- [Task item]: Write out exactly, and only, the lines below from the line with "[33:23.93-33:24.93]" through the line with "[33:32.93-33:33.68]"; pictures do not belong in the copy.

- [Given data]:
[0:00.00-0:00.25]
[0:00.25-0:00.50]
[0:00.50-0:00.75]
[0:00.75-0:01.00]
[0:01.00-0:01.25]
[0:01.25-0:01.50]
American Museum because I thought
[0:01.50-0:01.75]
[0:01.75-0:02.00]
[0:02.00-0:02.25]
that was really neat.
---
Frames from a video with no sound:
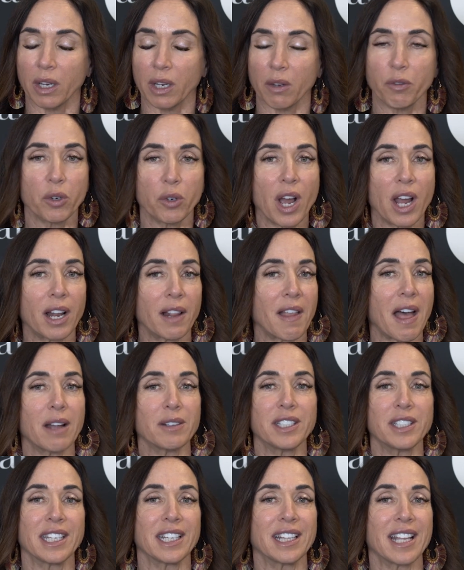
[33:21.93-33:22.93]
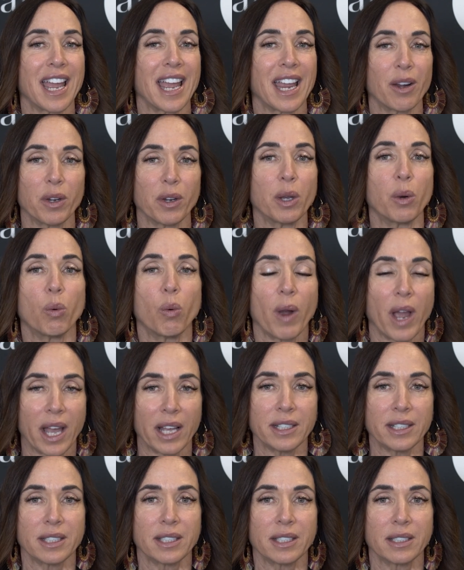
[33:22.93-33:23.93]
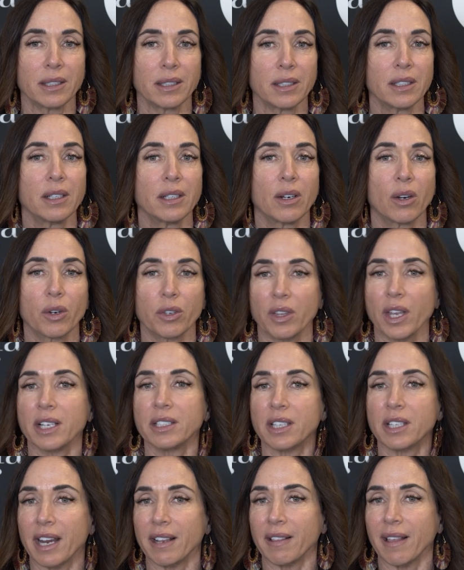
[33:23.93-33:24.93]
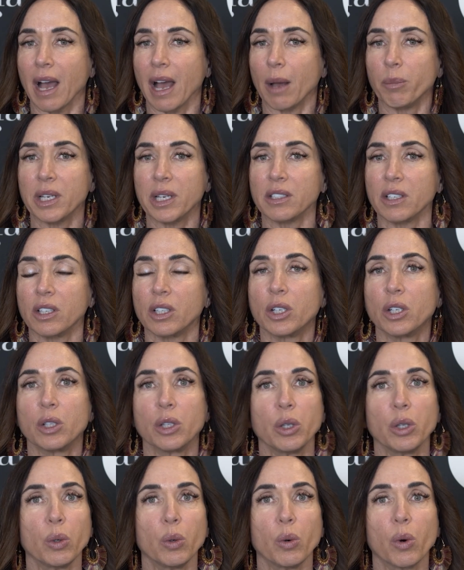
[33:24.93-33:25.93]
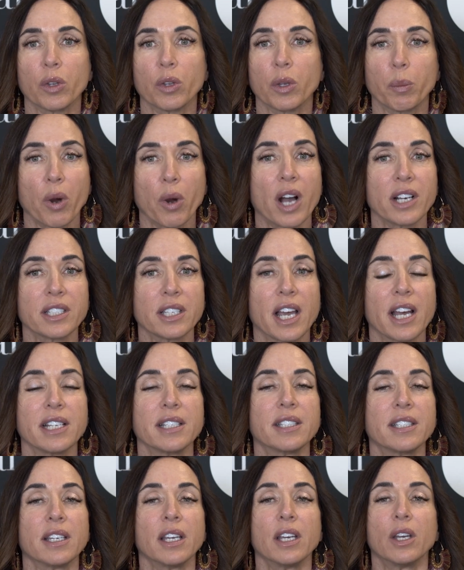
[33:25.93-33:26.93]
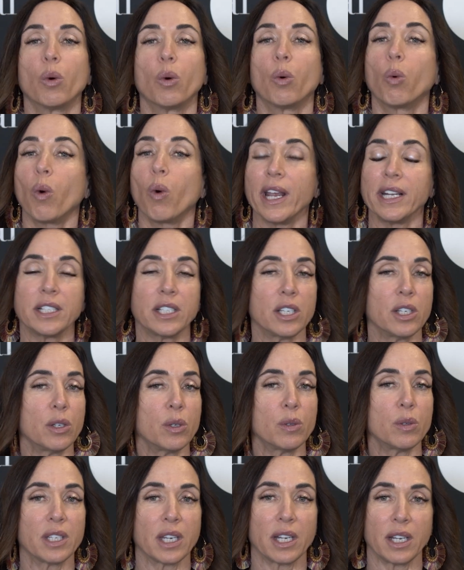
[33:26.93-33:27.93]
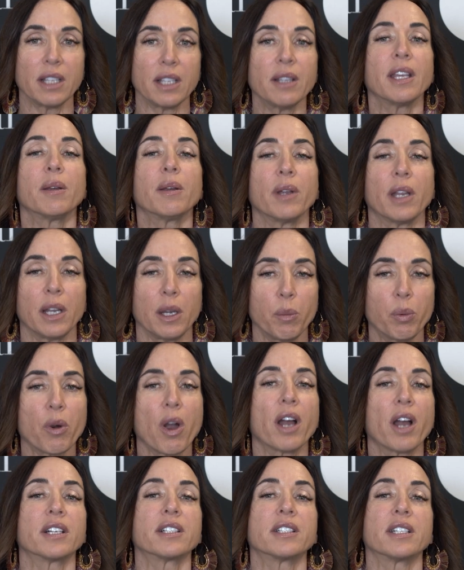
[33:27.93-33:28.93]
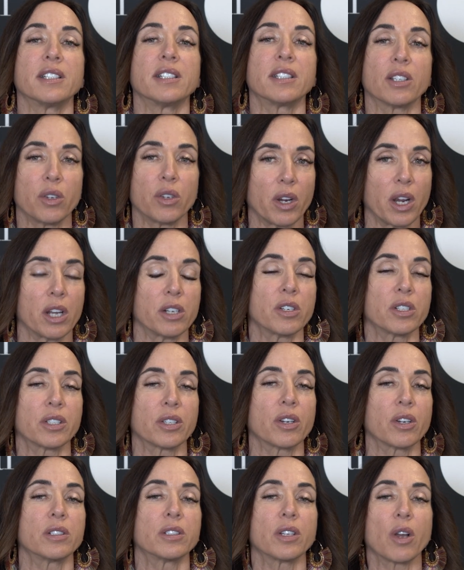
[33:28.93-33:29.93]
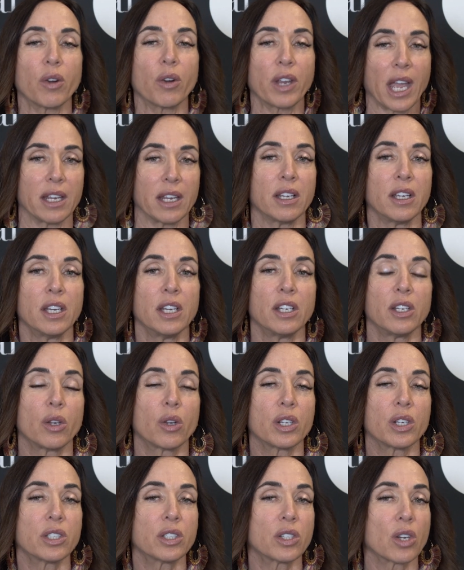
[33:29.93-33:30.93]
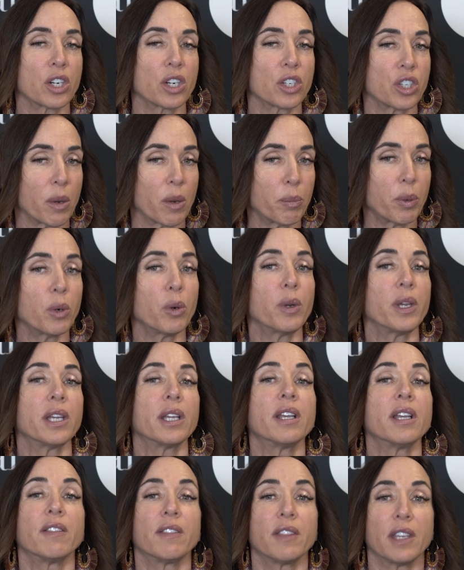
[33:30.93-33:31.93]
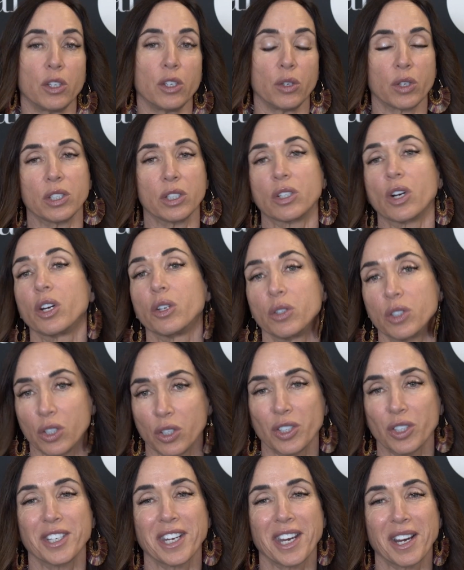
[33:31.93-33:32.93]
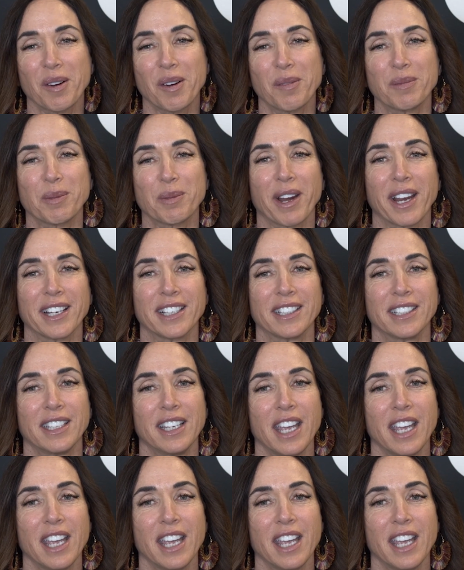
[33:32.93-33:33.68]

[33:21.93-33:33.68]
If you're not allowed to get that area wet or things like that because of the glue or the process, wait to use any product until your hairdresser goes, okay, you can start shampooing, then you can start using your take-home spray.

- [Output below]:
[33:23.93-33:24.93]
[33:24.93-33:25.93]
[33:25.93-33:26.93]
[33:26.93-33:27.93]
[33:27.93-33:28.93]
[33:28.93-33:29.93]
[33:29.93-33:30.93]
[33:30.93-33:31.93]
[33:31.93-33:32.93]
[33:32.93-33:33.68]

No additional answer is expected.